Kroumi Dhaker, Lessard Sabin
Département de mathématiques et de statistique, Université de Montréal, Montréal, Québec H3C 3J7, Canada.
Département de mathématiques et de statistique, Université de Montréal, Montréal, Québec H3C 3J7, Canada.
Theor Popul Biol. 2015 Jun;102:60-75. doi: 10.1016/j.tpb.2015.03.007. Epub 2015 Apr 3.
The emergence of cooperation in populations of selfish individuals is a fascinating topic that has inspired much theoretical work. An important model to study cooperation is the phenotypic model, where individuals are characterized by phenotypic properties that are visible to others. The phenotype of an individual can be represented for instance by a vector x = (x1,…,xn), where x1,…,xn are integers. The population can be well mixed in the sense that everyone is equally likely to interact with everyone else, but the behavioral strategies of the individuals can depend on their distance in the phenotype space. A cooperator can choose to help other individuals exhibiting the same phenotype and defects otherwise. Cooperation is said to be favored by selection if it is more abundant than defection in the stationary state. This means that the average frequency of cooperators in the stationary state strictly exceeds 1/2. Antal et al. (2009c) found conditions that ensure that cooperation is more abundant than defection in a one-dimensional (i.e. n = 1) and an infinite-dimensional (i.e. n = ∞) phenotype space in the case of the Prisoner's Dilemma under weak selection. However, reality lies between these two limit cases. In this paper, we derive the corresponding condition in the case of a phenotype space of any finite dimension. This is done by applying a perturbation method to study a mutation-selection equilibrium under weak selection. This condition is obtained in the limit of a large population size by using the ancestral process. The best scenario for cooperation to be more likely to evolve is found to be a high population-scaled phenotype mutation rate, a low population-scaled strategy mutation rate and a high phenotype space dimension. The biological intuition is that a high population-scaled phenotype mutation rate reduces the quantity of interactions between cooperators and defectors, while a high population-scaled strategy mutation rate introduces newly mutated defectors that invade groups of cooperators. Finally it is easier for cooperation to evolve in a phenotype space of higher dimension because it becomes more difficult for a defector to migrate to a group of cooperators. The difference is significant from n = 1 to n = 2 and from n = 2 to n = 3, but becomes small as soon as n ≥ 3.

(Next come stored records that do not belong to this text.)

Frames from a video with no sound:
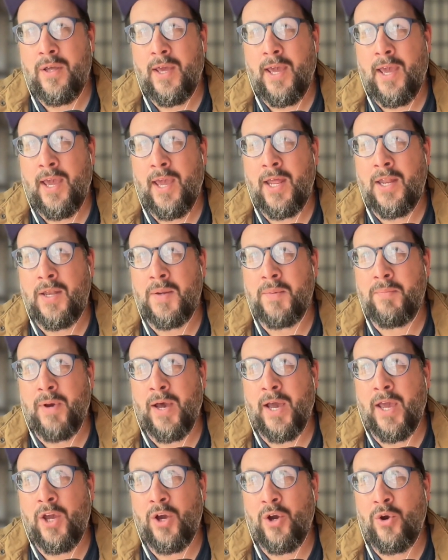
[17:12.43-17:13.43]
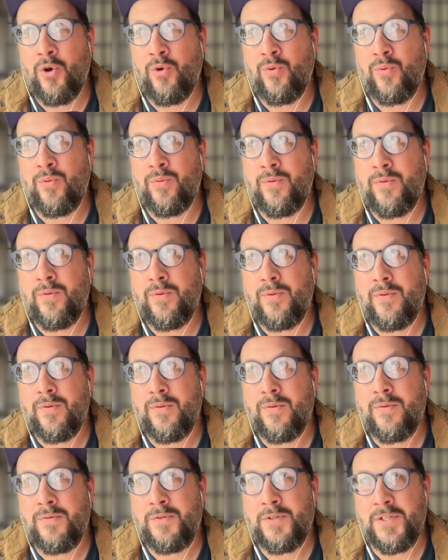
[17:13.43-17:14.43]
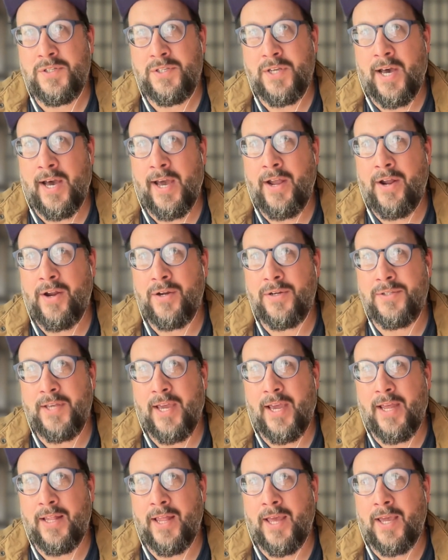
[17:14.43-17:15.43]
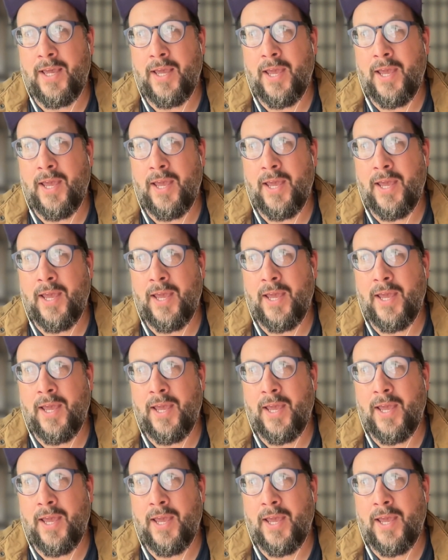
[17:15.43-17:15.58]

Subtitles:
and my own desires and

自私个体群体中合作行为的出现是一个引人入胜的话题,激发了大量的理论研究工作。研究合作的一个重要模型是表型模型,其中个体由其他个体可见的表型属性来表征。例如,个体的表型可以用向量(x = (x1,…,xn))表示,其中(x1,…,xn)为整数。在群体充分混合的情况下,每个人与其他任何人互动的可能性相等,但个体的行为策略可能取决于它们在表型空间中的距离。合作者可以选择帮助表现出相同表型的其他个体,否则就选择背叛。如果在稳态中合作比背叛更普遍,那么就可以说选择有利于合作。这意味着在稳态中合作者的平均频率严格超过(1/2)。安塔尔等人(2009c)发现,在弱选择下的囚徒困境中,在一维(即(n = 1))和无限维(即(n = ∞))表型空间中,存在确保合作比背叛更普遍的条件。然而,现实介于这两种极限情况之间。在本文中,我们推导了任意有限维表型空间情况下的相应条件。这是通过应用微扰方法来研究弱选择下的突变 - 选择平衡来完成的。这个条件是在大种群规模的极限情况下通过使用祖先过程得到的。发现合作更有可能进化的最佳情况是高种群规模表型突变率、低种群规模策略突变率和高表型空间维度。生物学直觉是,高种群规模表型突变率减少了合作者与背叛者之间的互动数量,而高种群规模策略突变率引入了新突变的背叛者,这些背叛者会侵入合作者群体。最后,在更高维的表型空间中合作更容易进化,因为背叛者迁移到合作者群体变得更加困难。从(n = 1)到(n = 2)以及从(n = 2)到(n = 3)时差异显著,但一旦(n ≥ 3)差异就会变小。